The phrase "standard bivariate normal distribution with correlation ρ" is quite long to write. I will use the notation BVN(0, ρ) to represent the standard bivariate normal distribution with correlation ρ.
Notation for the standard bivariate normal distribution
In this article, we restrict to the standard bivariate normal density function (PDF) with correlation ρ, which is given by
\(
\phi(x,y; \rho)=\frac{1}{2 \pi \sqrt{1-\rho^2}}
\exp \left(-\left( x^2-2\rho x y+y^2 \right) / (2 (1-\rho^2)) \right)
\)
The corresponding cumulative distribution function, represented by a capital "phi", Φ, is the integral of the PDF over the quadrant (-∞,b) x (-∞,d):
\(
\Phi(x,y; \rho) = \mathbf{P}(X < x, Y < y) = \int_{-\infty}^y \int_{-\infty}^x \phi(u,v; \rho) \,du \,dv
\)
If those integrals look scary, fear not! SAS provides the PROBBNRM function, which enables you to compute Φ(x,y; ρ) for any finite values (x,y). No integration is required to evaluate Φ. A previous article discusses the PROBBNRM function and shows a graph of Φ(x,y; 0).
It turns out that the PROBBNRM function is all you need to compute the BVN probability for any rectangular region. Before showing the bivariate computation, the next section quickly reviews the computation of probability for the standard univariate normal distribution.
Probability for the standard univariate normal distribution
The computation of probability for the standard univariate normal distribution is well known, so it is a perfect place to start.
Recall that the SAS function CDF("Normal", x) computes the left-tailed probability
\(
\mathbf{P}(X < x) = \int_{-\infty}^x \phi_1(u) \,du
\)
where X ~ N(0,1) is a random variable that is standard normal, and φ1 is the corresponding univariate PDF.
Notice that the CDF is defined as a left-tail probability. It only has one argument, which is the upper limit of the integral. So, how do you compute the probability that X is in some interval, such as (a,b)? You evaluate the CDF at the right side of the interval (CDF(b)) and then subtract the CDF at the left side of the interval. Therefore, the probability P(a < X < b) = CDF(b) - CDF(a).

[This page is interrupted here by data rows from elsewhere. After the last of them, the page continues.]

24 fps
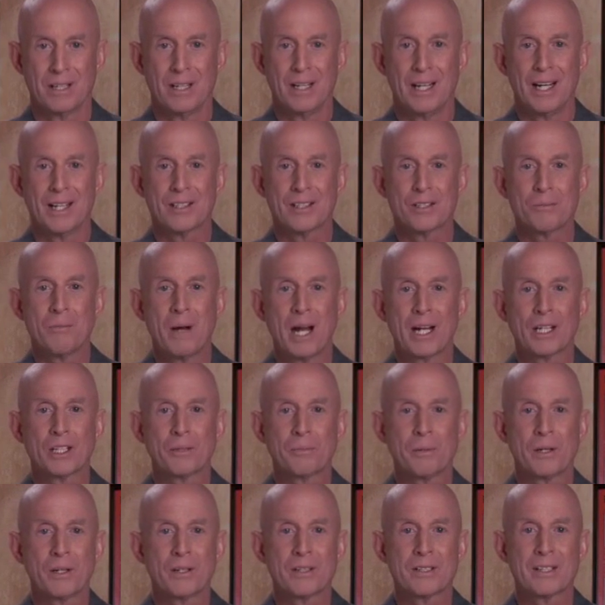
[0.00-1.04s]
it's my
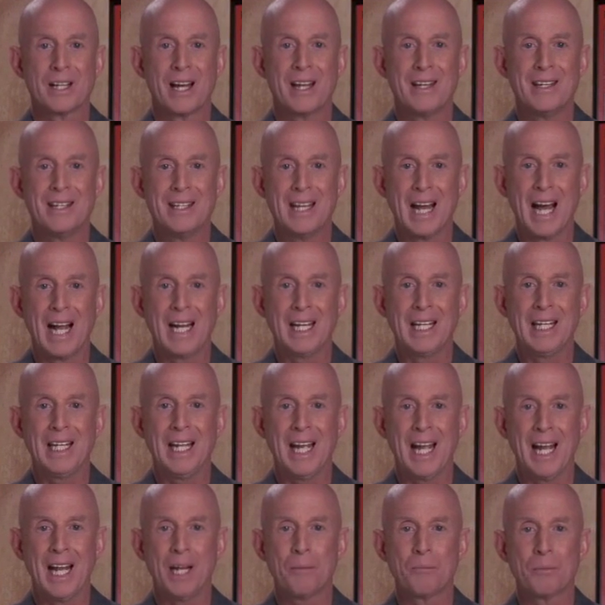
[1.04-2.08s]
experience that
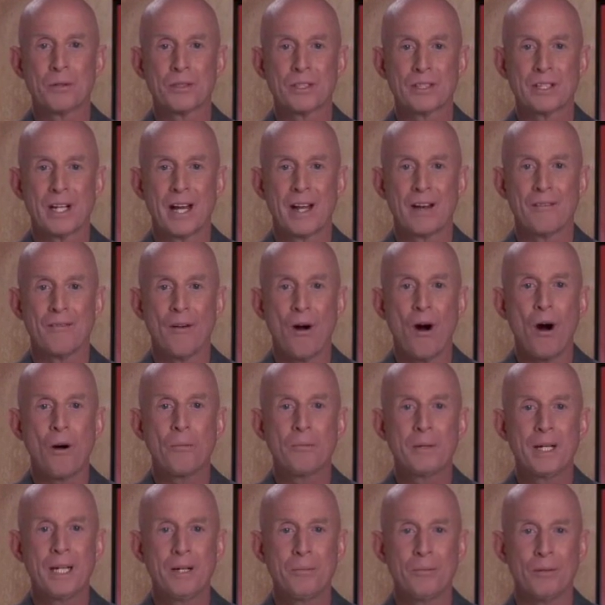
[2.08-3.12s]
98% of all
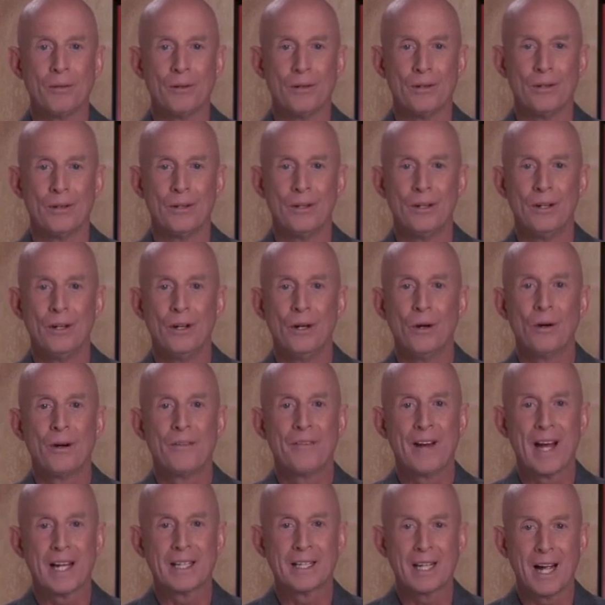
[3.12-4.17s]
people who have
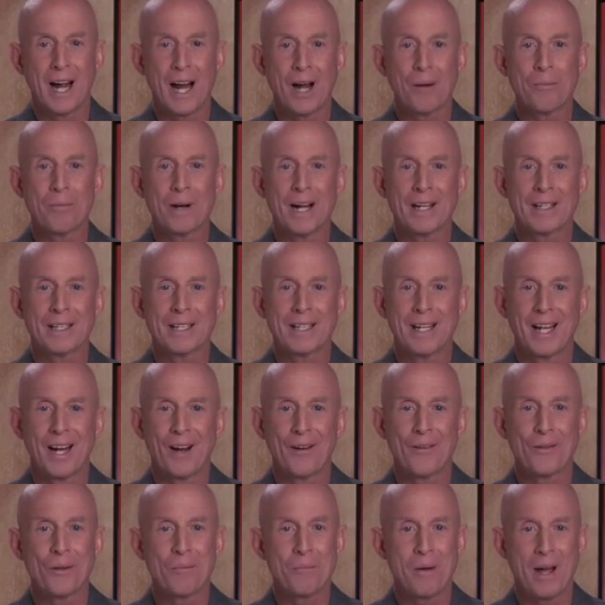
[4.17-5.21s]
had chiropractic care
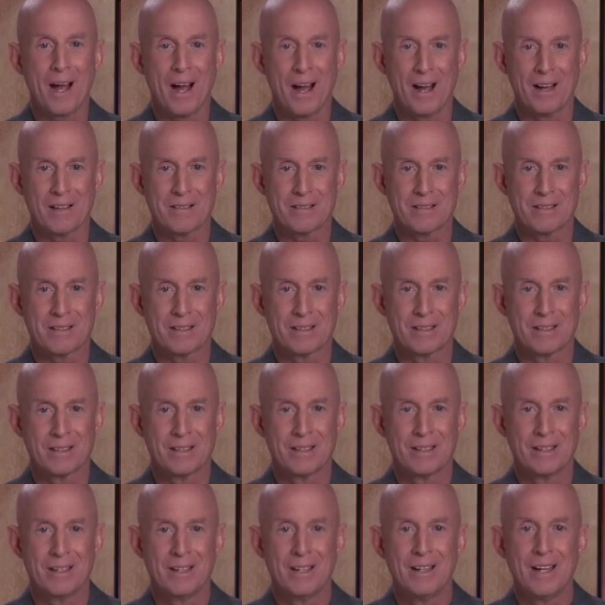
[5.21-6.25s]
in the past
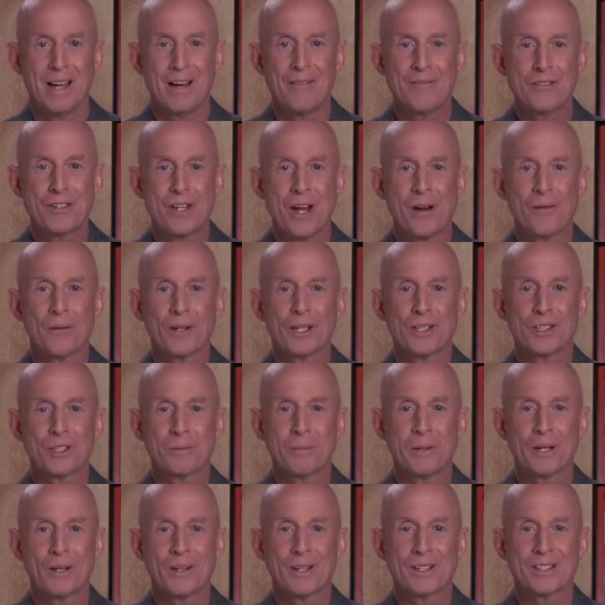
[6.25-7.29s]
have generally
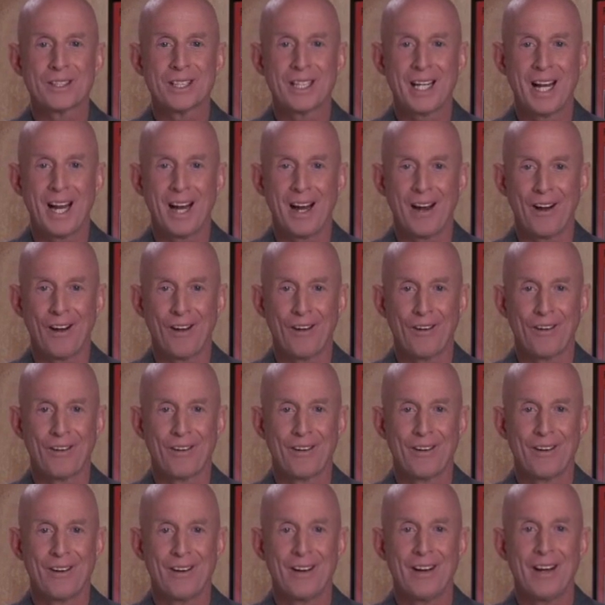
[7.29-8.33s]
experienced care
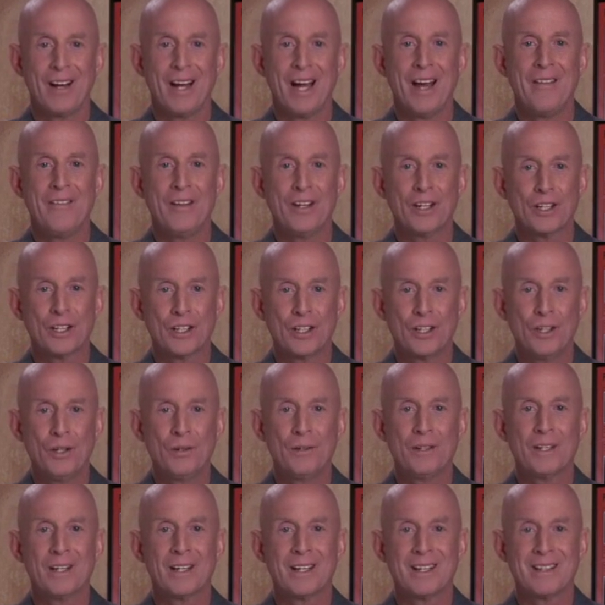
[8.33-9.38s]
in the
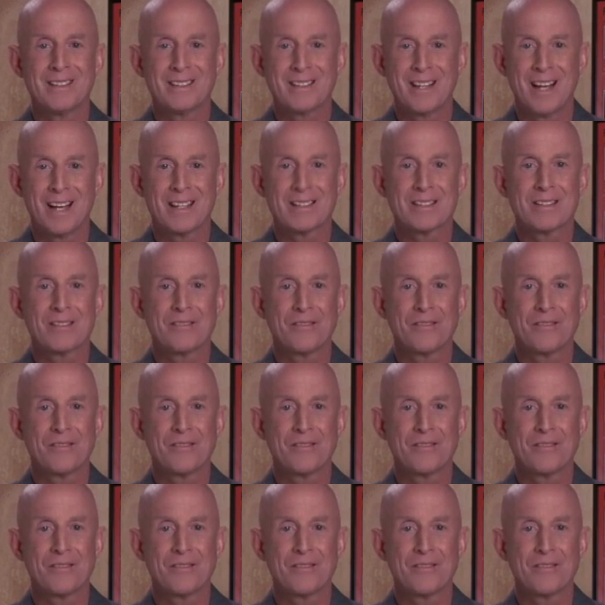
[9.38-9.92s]
acute intensive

This is illustrated by the graph at the right. The quantity CDF(b) is the sum of the pink and purple areas under the curve. The purple area is CDF(a). Thus, the pink area represents the probability that X is in (a,b). The pink area is evaluated as CDF(b) - CDF(a).
The bivariate case
The univariate case reminds us that the CDF function evaluates the left-tail probability P(X < x), which is equivalent to an integration of the density function over the domain (-∞, x). The bivariate case is similar, except now the CDF is a function of two variables. The analogue of a "left-tail" probability is a "southwest quadrant" probability.

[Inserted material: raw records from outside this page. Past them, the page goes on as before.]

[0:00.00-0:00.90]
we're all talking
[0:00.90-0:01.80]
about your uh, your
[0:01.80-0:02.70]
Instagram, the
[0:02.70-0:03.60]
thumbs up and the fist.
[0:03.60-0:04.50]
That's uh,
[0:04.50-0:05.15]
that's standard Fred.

The PROBBNRM function in SAS evaluates the standard bivariate normal density over the "southwest quadrant" that is determined by the argument. For example, in the graph at the top of this article, the region marked "SW" is the region below and to the left of the point (a,c) = (-0.5, -1.2). You can compute the probability over that region by using the following call to the PROBBNRM function, which evaluates the PROBBNRM function at (a,c) when ρ=0.4:
/* show examples of using the PROBBNRM function */ data ProbSW; rho = 0.4; a = -0.5; b = 0.5; /* cut points in X direction */ c = -1.2; d = 0.8; /* cut points in Y direction */ SWProb = probbnrm(a, c, rho); run; proc print data=ProbSW noobs; var rho a c SWProb; run; |
The output shows that the probability is 0.066 that a random variate from BVN(0, ρ) will be observed in the "SW" region.
The probability over a finite rectangular region
You can use the PROBBNRM function to evaluate the probability that a random variate is in any of the nine regions in the graph. Eight of the regions are infinite, so let's start by discussing how to evaluate the probability for the central (finite) rectangular region marked "C" in the plot, which is the region (a,b) x (c,d) in the graph. To evaluate the probability, proceed as follows:
- Evaluate the bivariate CDF at (b,d). This gives the probability for the quadrant that is the union of the four areas C, W, S, and SW.
- Let's try to get rid of the excess probability. Evaluate the bivariate CDF at (a,d). This gives the probability over the union of the two areas W and SW. If we subtract this probability from the prior calculation, the result is the probability over the regions C and S. We are getting closer to our goal!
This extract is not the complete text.